**Requirement**.
Copy each line in the data that includes the word "Silent".

_ _ _ _ _

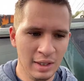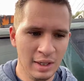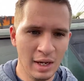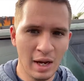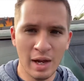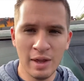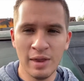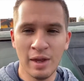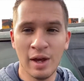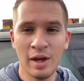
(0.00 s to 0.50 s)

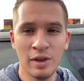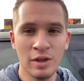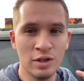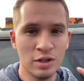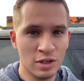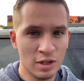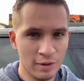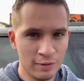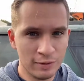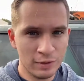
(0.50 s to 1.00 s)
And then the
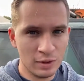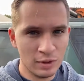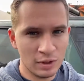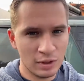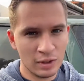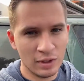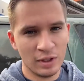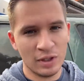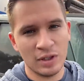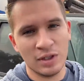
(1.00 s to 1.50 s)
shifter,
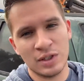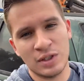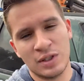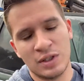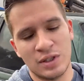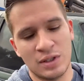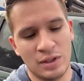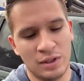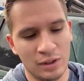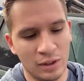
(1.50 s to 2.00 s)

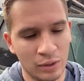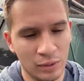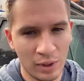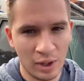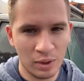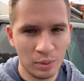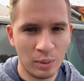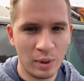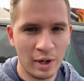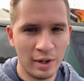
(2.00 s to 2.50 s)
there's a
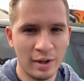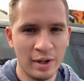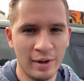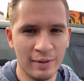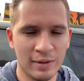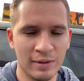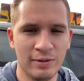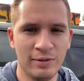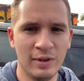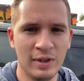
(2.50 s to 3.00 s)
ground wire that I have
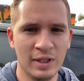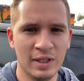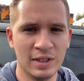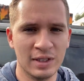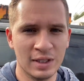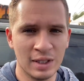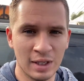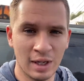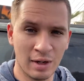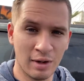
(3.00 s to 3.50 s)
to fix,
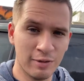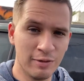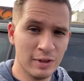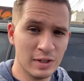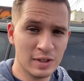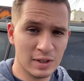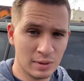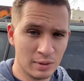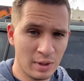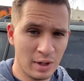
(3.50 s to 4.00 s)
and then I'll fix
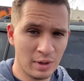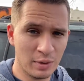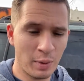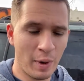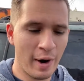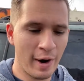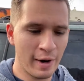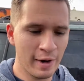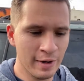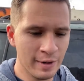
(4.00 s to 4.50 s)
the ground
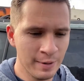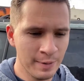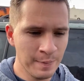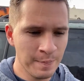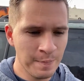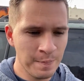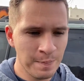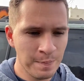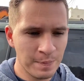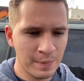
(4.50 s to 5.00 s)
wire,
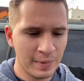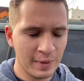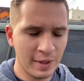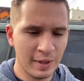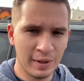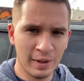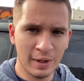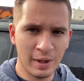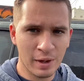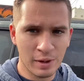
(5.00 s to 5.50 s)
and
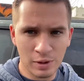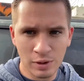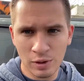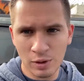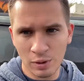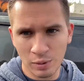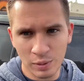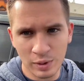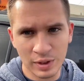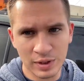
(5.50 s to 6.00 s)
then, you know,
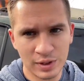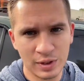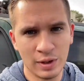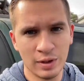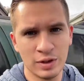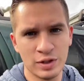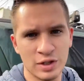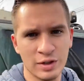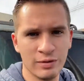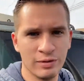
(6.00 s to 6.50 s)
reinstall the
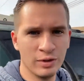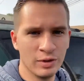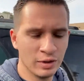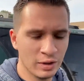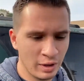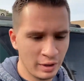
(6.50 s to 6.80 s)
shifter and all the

_ _ _ _ _

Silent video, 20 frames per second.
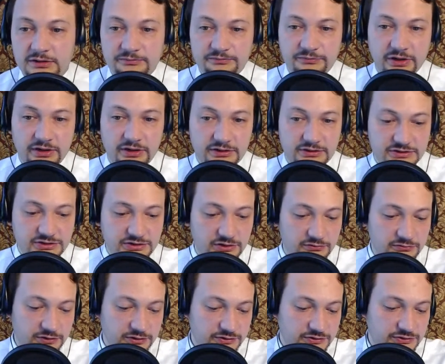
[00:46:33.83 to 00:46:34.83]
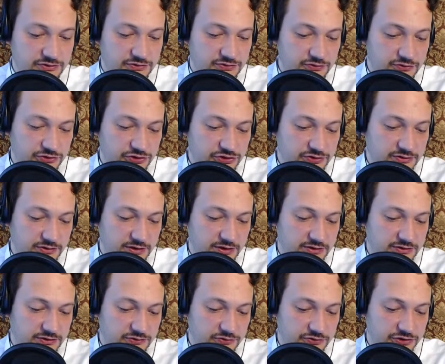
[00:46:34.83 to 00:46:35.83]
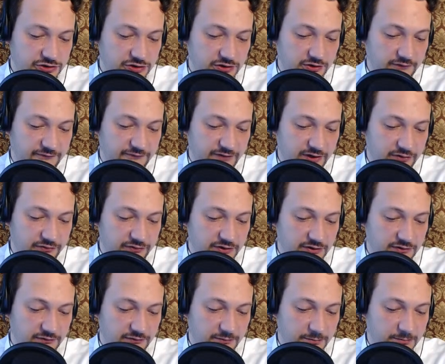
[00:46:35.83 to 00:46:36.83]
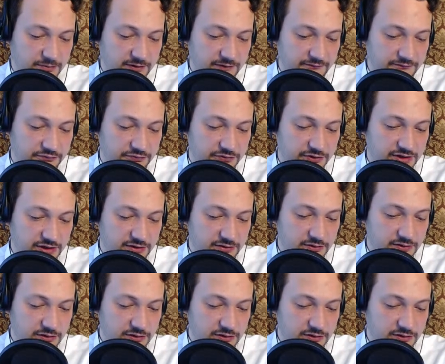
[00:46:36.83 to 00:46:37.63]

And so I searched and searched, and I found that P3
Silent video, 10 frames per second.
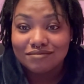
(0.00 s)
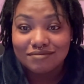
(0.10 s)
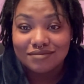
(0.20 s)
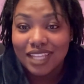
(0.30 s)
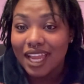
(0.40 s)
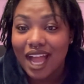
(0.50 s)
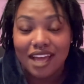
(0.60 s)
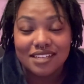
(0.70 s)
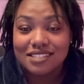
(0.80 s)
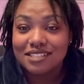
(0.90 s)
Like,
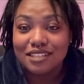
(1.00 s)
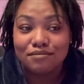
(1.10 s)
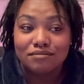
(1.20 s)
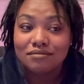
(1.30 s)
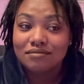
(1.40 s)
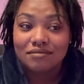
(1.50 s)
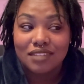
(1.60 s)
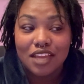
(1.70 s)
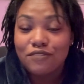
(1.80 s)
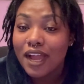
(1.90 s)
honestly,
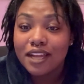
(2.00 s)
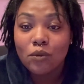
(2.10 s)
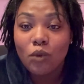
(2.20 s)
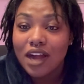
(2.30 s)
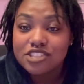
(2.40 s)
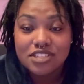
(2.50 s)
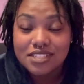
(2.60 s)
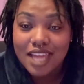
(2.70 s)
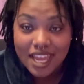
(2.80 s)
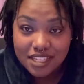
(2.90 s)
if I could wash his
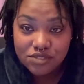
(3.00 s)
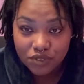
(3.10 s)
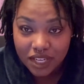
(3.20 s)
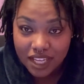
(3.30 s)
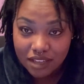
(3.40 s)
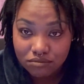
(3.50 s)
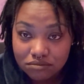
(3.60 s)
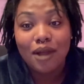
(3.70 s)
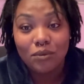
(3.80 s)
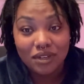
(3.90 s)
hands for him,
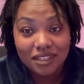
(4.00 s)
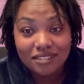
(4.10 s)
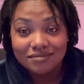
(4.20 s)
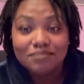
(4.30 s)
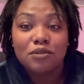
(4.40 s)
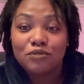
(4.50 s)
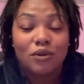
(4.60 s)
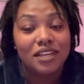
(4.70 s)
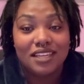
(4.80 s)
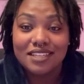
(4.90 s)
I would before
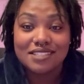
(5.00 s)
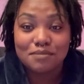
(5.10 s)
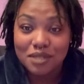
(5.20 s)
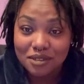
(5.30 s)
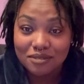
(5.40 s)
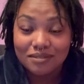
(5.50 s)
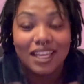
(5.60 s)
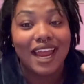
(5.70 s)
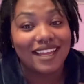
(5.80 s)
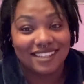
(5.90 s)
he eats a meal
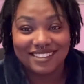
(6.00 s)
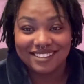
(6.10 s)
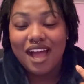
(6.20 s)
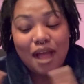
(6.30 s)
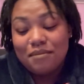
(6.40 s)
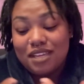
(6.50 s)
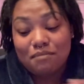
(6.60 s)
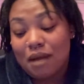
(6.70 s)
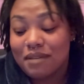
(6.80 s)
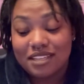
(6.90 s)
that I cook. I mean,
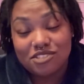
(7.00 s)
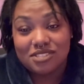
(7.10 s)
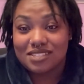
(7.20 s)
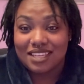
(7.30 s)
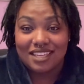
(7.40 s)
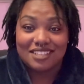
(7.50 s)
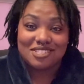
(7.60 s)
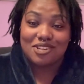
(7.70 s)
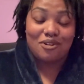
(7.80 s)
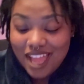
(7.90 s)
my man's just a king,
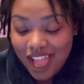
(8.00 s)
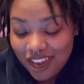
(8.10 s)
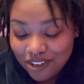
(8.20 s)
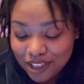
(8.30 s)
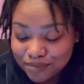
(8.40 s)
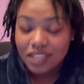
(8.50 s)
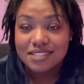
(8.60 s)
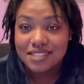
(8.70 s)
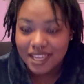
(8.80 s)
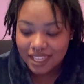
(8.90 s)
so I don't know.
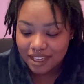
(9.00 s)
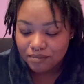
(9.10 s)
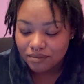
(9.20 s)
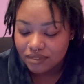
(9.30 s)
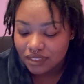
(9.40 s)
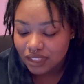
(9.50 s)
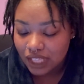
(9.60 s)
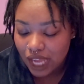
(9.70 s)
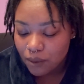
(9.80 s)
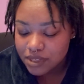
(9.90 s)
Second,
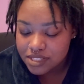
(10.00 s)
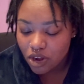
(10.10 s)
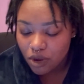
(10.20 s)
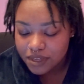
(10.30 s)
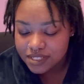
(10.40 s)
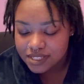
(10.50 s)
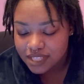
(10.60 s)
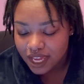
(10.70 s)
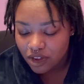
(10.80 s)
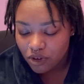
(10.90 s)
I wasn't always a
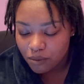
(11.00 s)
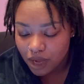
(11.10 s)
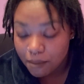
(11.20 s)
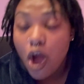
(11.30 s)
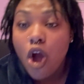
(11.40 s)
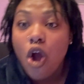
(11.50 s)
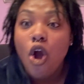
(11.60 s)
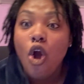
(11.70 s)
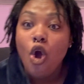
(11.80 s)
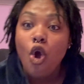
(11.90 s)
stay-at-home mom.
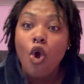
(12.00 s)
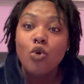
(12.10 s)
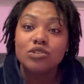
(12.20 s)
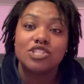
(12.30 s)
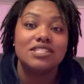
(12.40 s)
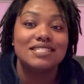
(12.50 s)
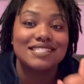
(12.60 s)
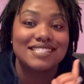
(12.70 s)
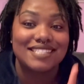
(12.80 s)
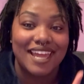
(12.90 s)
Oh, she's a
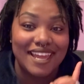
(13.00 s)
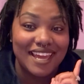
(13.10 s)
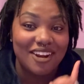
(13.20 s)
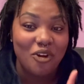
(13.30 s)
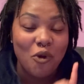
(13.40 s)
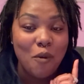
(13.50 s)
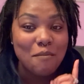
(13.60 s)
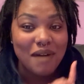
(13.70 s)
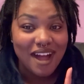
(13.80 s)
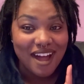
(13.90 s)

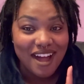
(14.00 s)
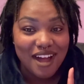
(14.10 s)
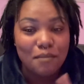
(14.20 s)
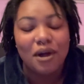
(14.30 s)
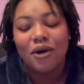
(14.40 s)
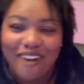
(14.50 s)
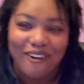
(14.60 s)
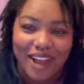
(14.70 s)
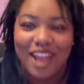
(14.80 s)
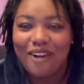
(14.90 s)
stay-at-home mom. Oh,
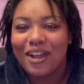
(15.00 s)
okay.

_ _ _ _ _

**Response**.
Silent video, 20 frames per second.
Silent video, 10 frames per second.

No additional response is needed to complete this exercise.